*Aim of the exercise*:
Omitting all images, give the entries that follow again exactly as they read.

*Given entries*:
>>>

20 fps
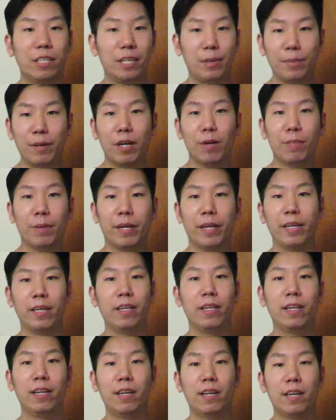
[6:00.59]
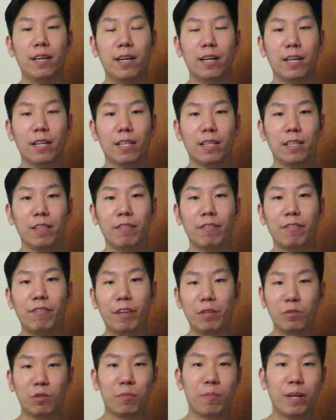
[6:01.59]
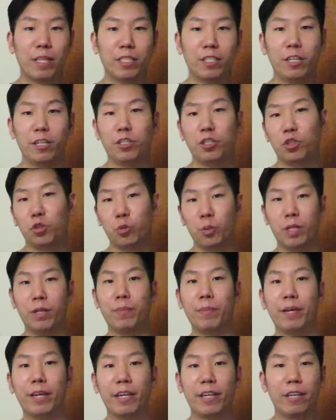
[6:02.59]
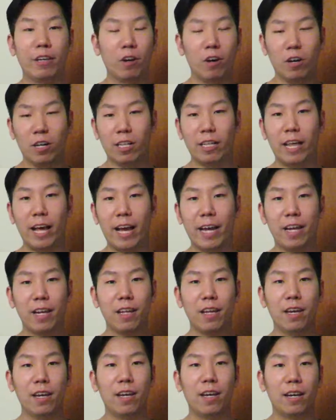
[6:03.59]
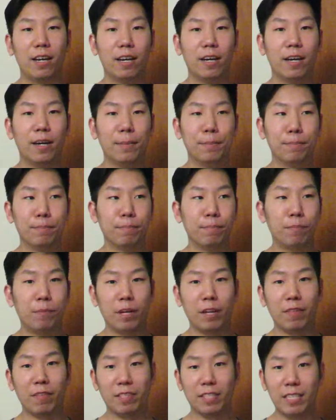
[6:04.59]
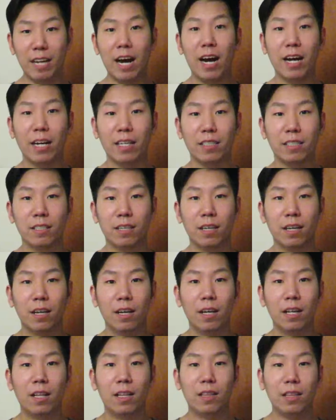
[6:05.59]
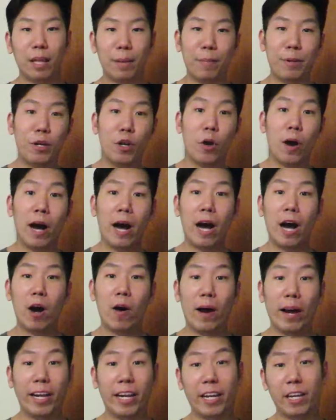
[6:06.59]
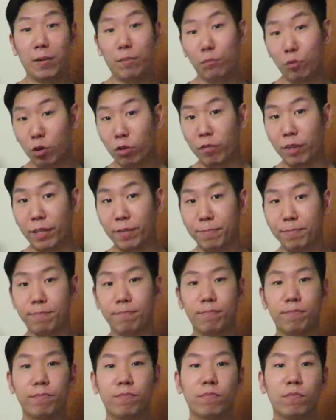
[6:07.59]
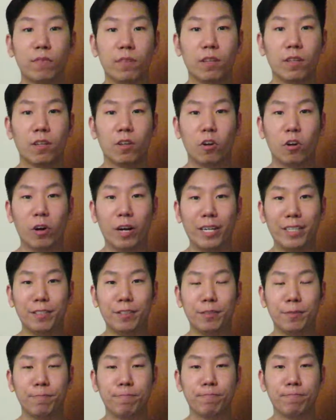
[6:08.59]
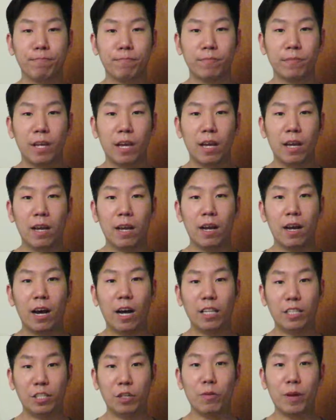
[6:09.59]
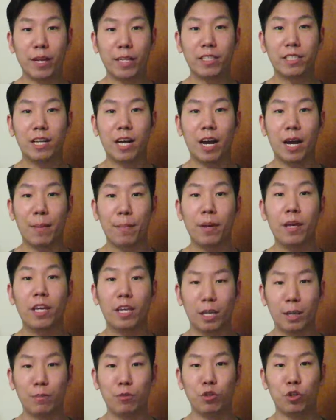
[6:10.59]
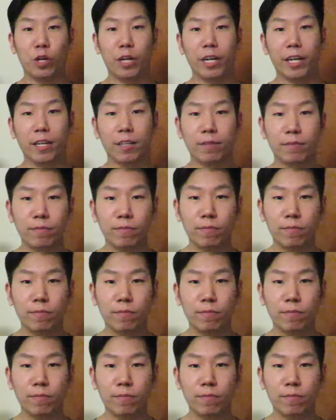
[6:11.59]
email me, leave a Facebook message, tweet me, all that. But if it's not, let me know how I can improve it. All right, until next time, keep training.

<<<

*Reply to the exercise*:
20 fps
[6:00.59]
[6:01.59]
[6:02.59]
[6:03.59]
[6:04.59]
[6:05.59]
[6:06.59]
[6:07.59]
[6:08.59]
[6:09.59]
[6:10.59]
[6:11.59]
email me, leave a Facebook message, tweet me, all that. But if it's not, let me know how I can improve it. All right, until next time, keep training.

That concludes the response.